Ohne Netzeigentum der Bahn sei der Schutz vor Entlassungen dagegen nicht über ergänzende oder korrigierende Tarifregelungen zu bewahren, stellten Schröder und Biedenkopf fest. Derart weitgehende Änderungen der Konzernstruktur machten es unmöglich, dass Beschäftigte wie derzeit im "konzerninternen Arbeitsmarkt" weitervermittelt werden können. Dies gelte auch für Privatisierungsmodelle, wonach das Eigentum am Netz an den Bund übertragen wird und die Bahn Bewirtschaftungsrechte bekommt.
Die Bundesregierung will im Herbst über eine Teilprivatisierung des letzen großen Staatsunternehmens entscheiden. Verbände und Teile der Politik fordern eine Abtrennung des Netzes, um mehr Wettbewerb auf der Schiene zu erreichen. Bahnchef Hartmut Mehdorn und die Gewerkschaften lehnen dies ab.
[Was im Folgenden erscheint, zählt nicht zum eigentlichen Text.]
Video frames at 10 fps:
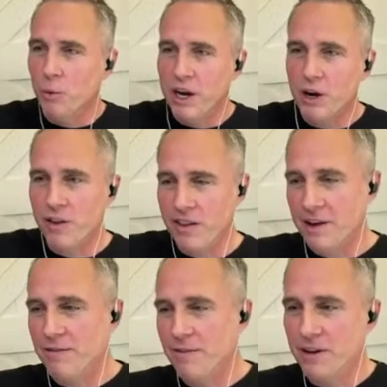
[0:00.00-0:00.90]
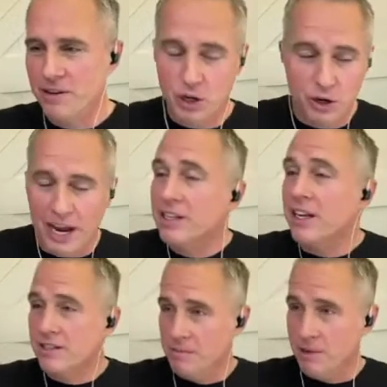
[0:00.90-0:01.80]
we are then you're
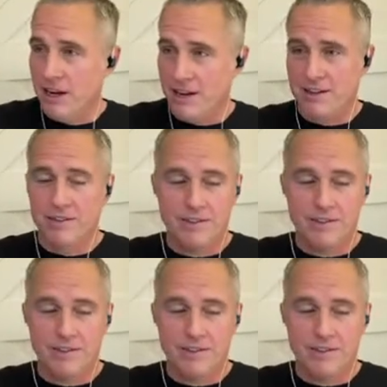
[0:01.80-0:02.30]
anti-Semitic.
Das bestehende Beschäftigungsverhältnis
Die Deutsche Bahn AG einigte sich im Februar 2005 mit den Gewerkschaften Transnet und GDBA über ein Beschäftigungsbündnis, das bis zum 31. Dezember 2010 gilt. Das Vertragswerk betrifft rund 130.000 der insgesamt 229.000 Bahn- Beschäftigten. Das sind jene, die mindestens fünf Jahre im Konzern beschäftigt sind. Für sie sind betriebsbedingte Kündigungen bis Ende 2010 ausgeschlossen. Dafür arbeiten die Mitarbeiter ohne Einkommensausgleich seit 1. Juli 2005 eine Stunde mehr pro Woche, also 39 statt 38 Stunden.
Für die rund 45.000 Beamten in den Reihen der Bahn gilt der Tarifvertrag nicht. Fällt Ihr Arbeitsplatz weg, kommen sie aber wie die anderen Mitarbeiter auf einen konzerninternen Arbeitsmarkt. Die Bahn-Tochter DB JobService versucht sie dann im Konzern oder extern zu vermitteln.
Der Vertrag über die Beschäftigungssicherung könnte hinfällig werden, wenn die Bahn nicht als Ganzes teilprivatisiert, sondern das Schienennetz aus dem Konzernverbund herausgelöst wird. Diese Abtrennung wollen weder das Bahn-Management noch die Gewerkschaften. Die Arbeitnehmervertreter bestehen aber darauf, dass im Falle einer Aufteilung der Bahn in zwei oder mehr Teile der Schutz vor Entlassung weiterhin gilt.